### TO DO
Every entry below should be printed exactly, without its images.

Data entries

= Beginning of Section =

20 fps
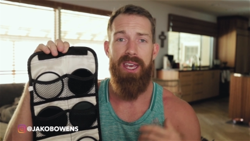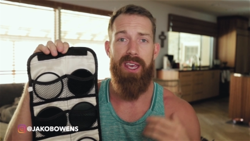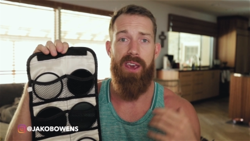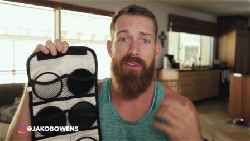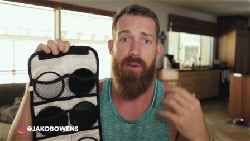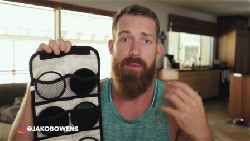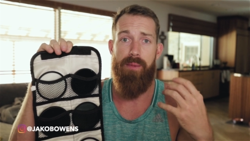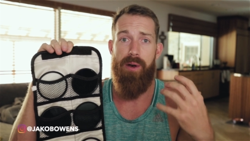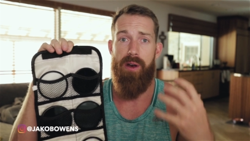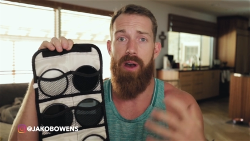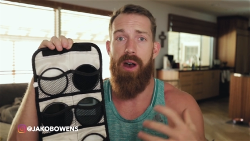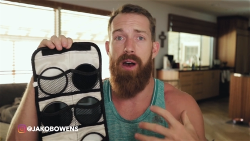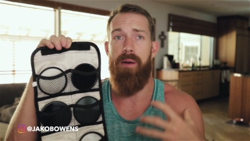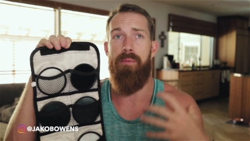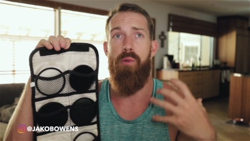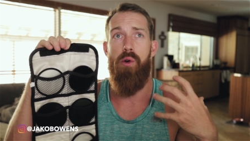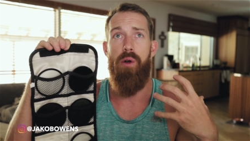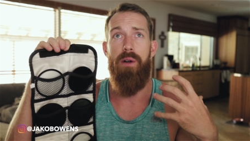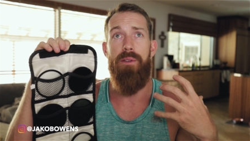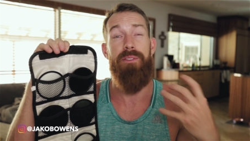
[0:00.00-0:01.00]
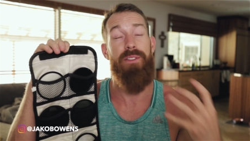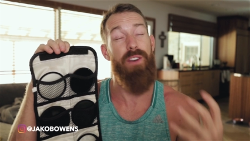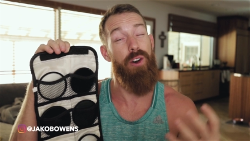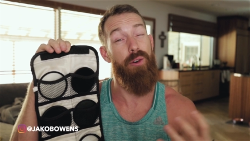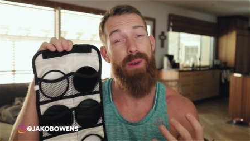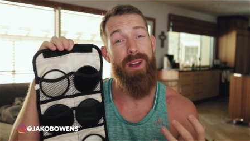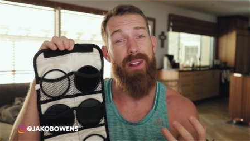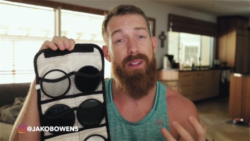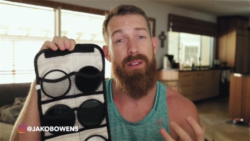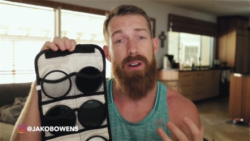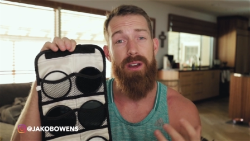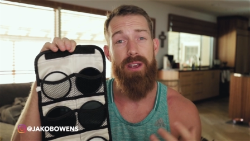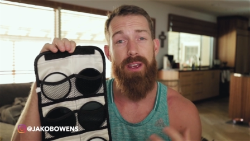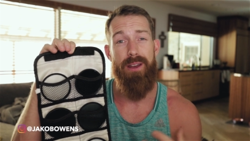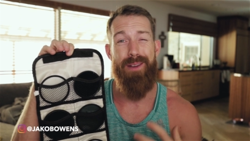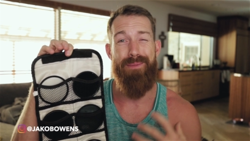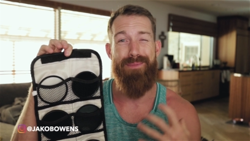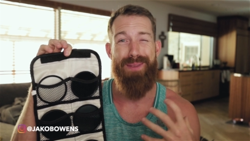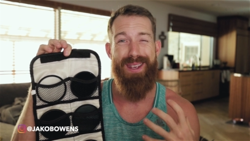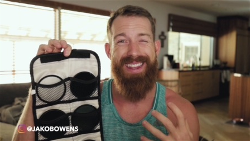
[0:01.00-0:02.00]
give them a, a, more filmic
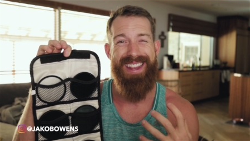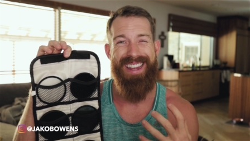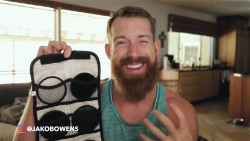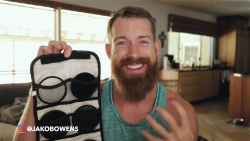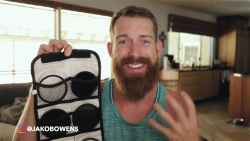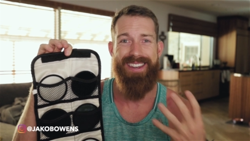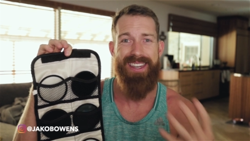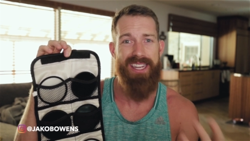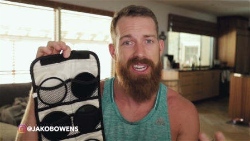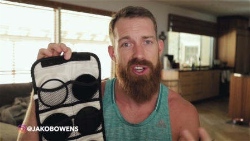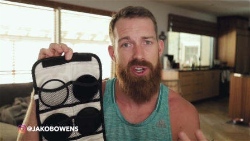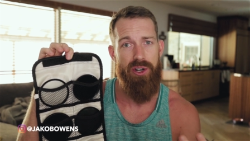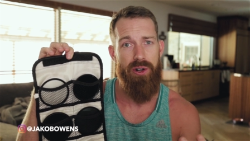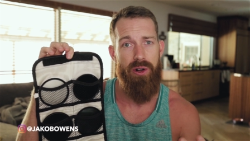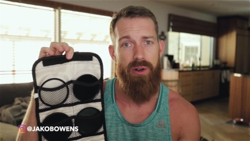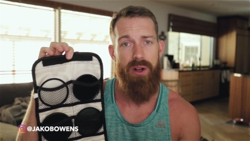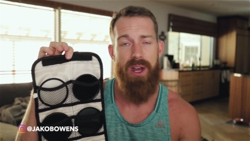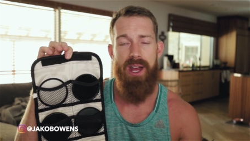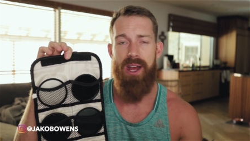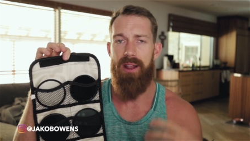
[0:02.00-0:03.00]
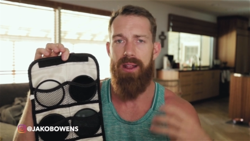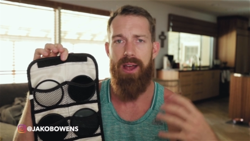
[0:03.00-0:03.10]
look and be less digital.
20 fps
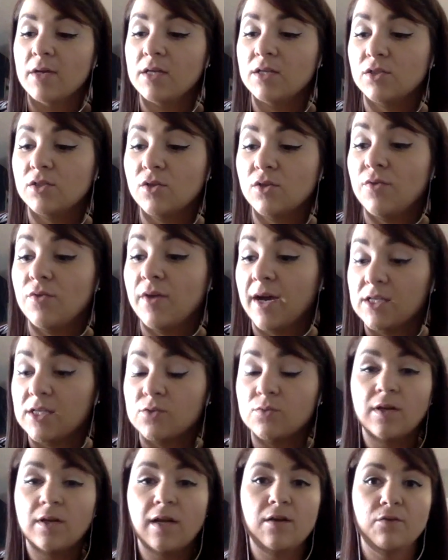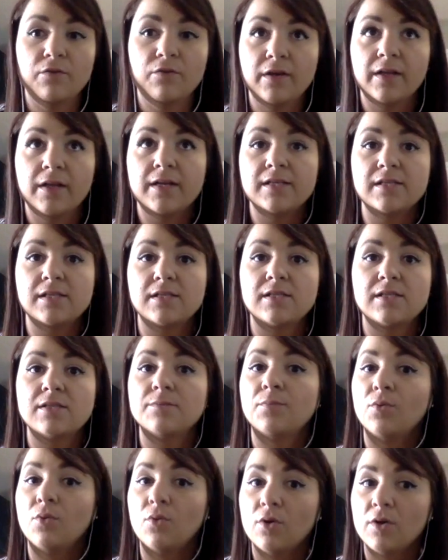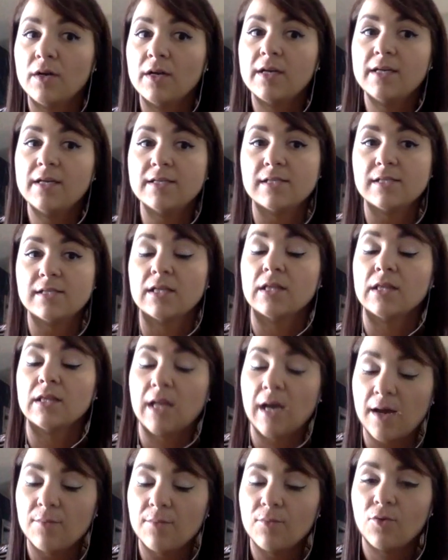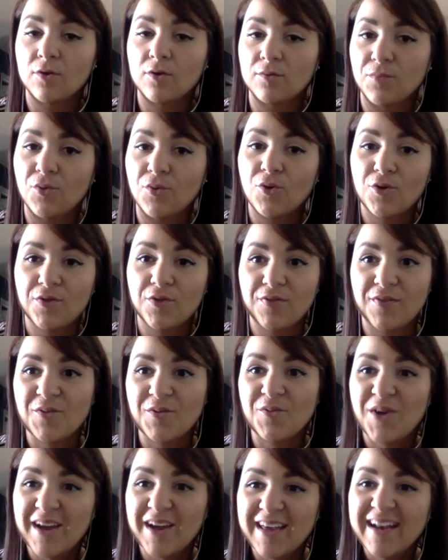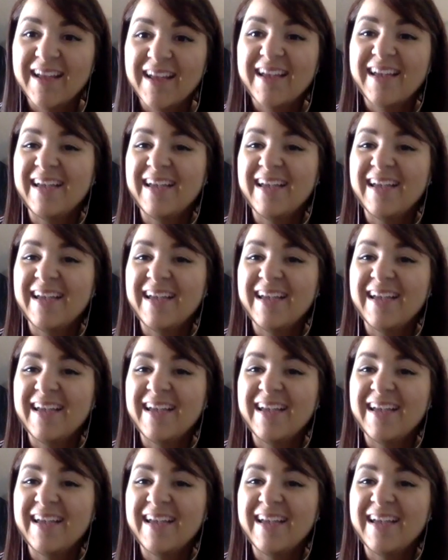And so that's when I realized support is a lot more important than what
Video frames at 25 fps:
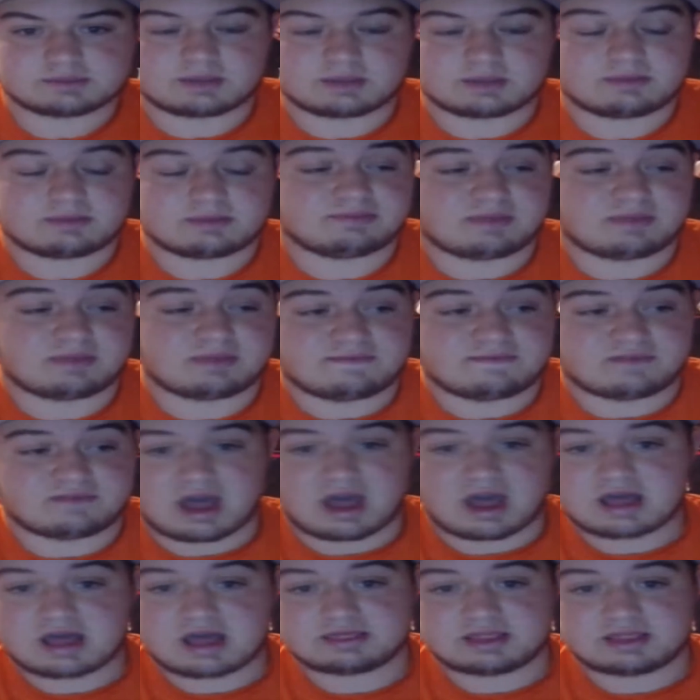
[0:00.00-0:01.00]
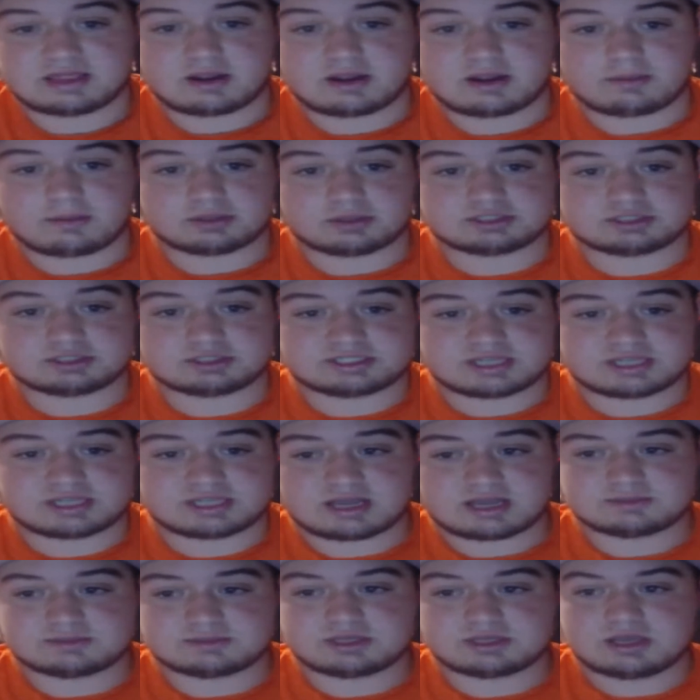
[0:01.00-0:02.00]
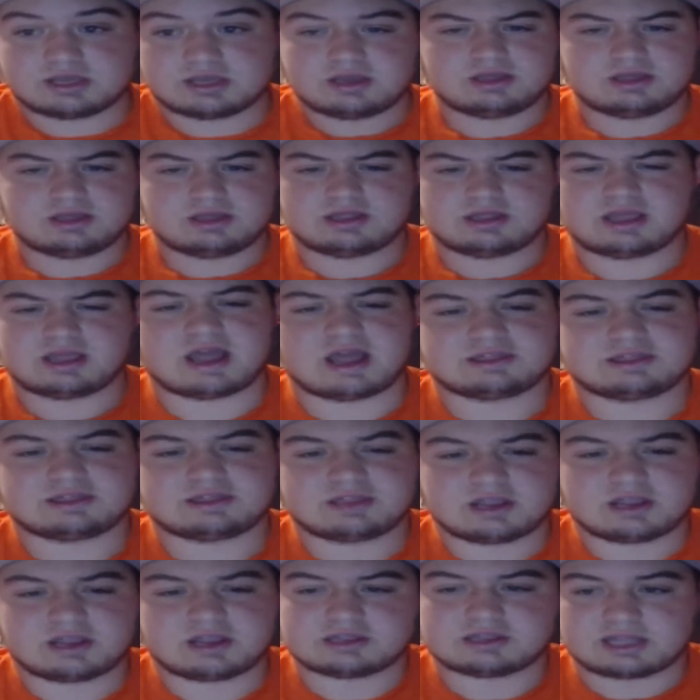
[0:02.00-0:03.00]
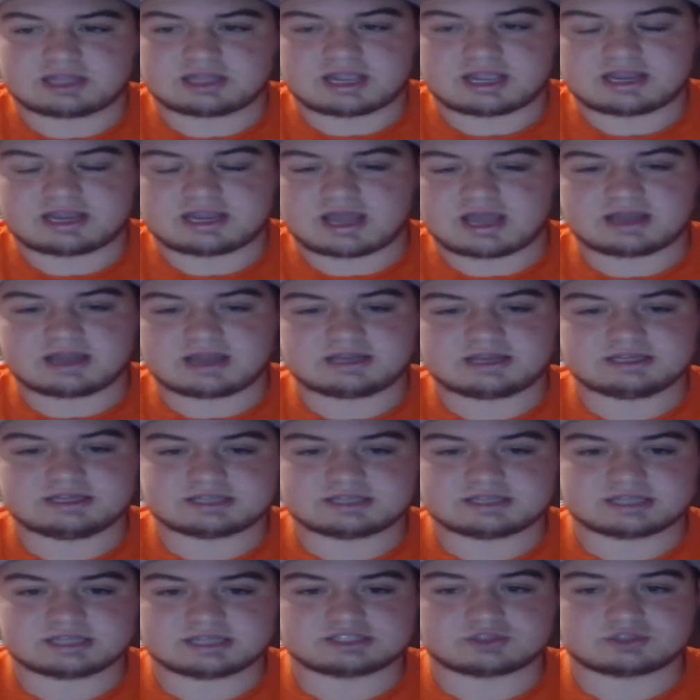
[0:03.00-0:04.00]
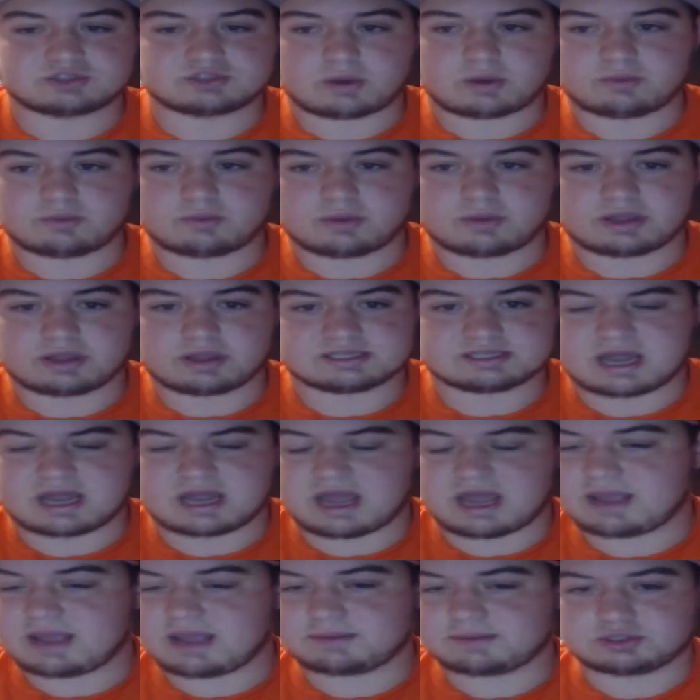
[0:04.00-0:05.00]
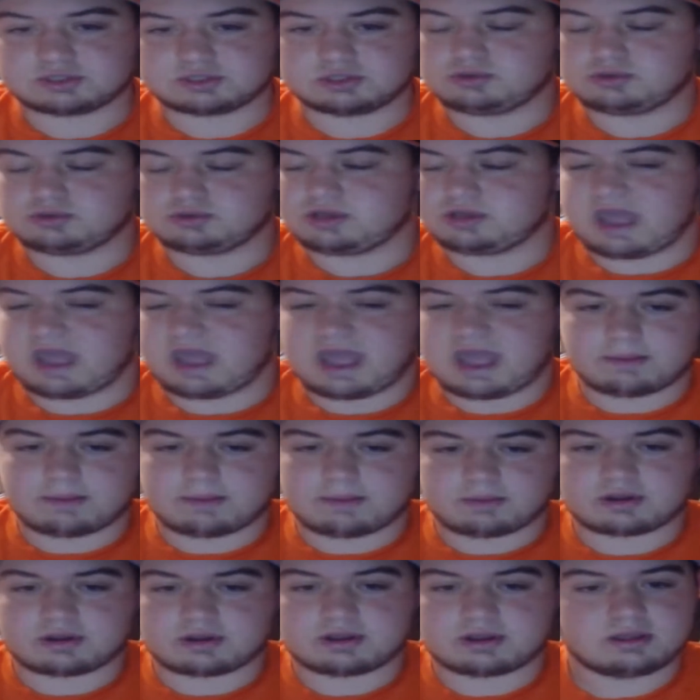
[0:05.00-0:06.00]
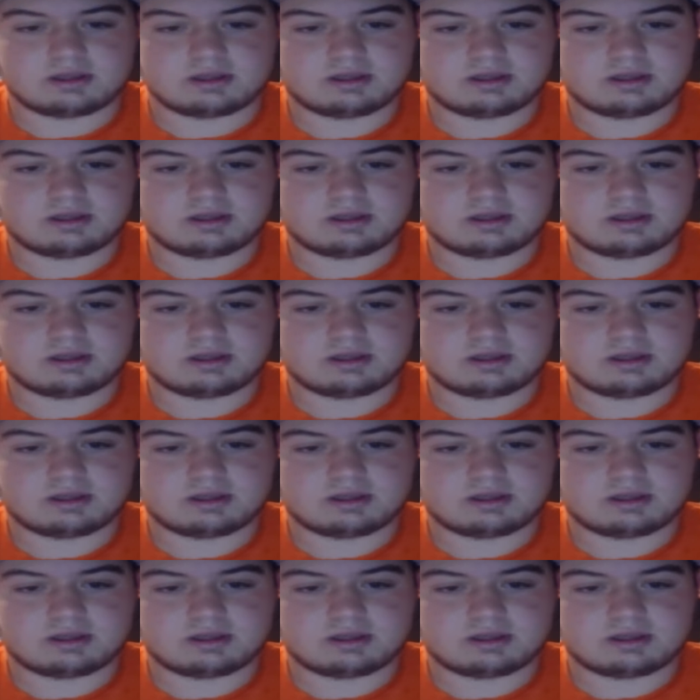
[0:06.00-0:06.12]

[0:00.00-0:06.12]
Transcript: I mean, they've gotten there a bunch of times. They got there in the late 90s against the Red Wings, got absolutely hammered.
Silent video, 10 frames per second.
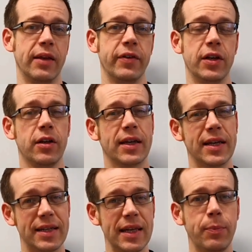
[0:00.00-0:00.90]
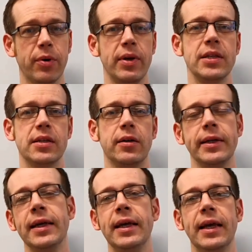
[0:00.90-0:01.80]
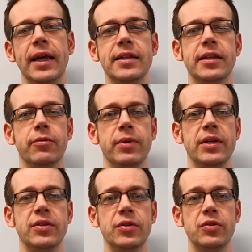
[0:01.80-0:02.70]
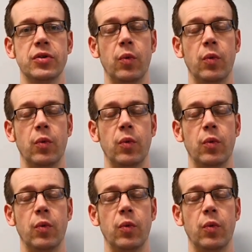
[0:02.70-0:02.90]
If you'd like a deeper insight into the reasons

= End of Section =

### THE ANSWER
20 fps
[0:00.00-0:01.00]
[0:01.00-0:02.00]
give them a, a, more filmic
[0:02.00-0:03.00]
[0:03.00-0:03.10]
look and be less digital.
20 fps
And so that's when I realized support is a lot more important than what
Video frames at 25 fps:
[0:00.00-0:01.00]
[0:01.00-0:02.00]
[0:02.00-0:03.00]
[0:03.00-0:04.00]
[0:04.00-0:05.00]
[0:05.00-0:06.00]
[0:06.00-0:06.12]

[0:00.00-0:06.12]
Transcript: I mean, they've gotten there a bunch of times. They got there in the late 90s against the Red Wings, got absolutely hammered.
Silent video, 10 frames per second.
[0:00.00-0:00.90]
[0:00.90-0:01.80]
[0:01.80-0:02.70]
[0:02.70-0:02.90]
If you'd like a deeper insight into the reasons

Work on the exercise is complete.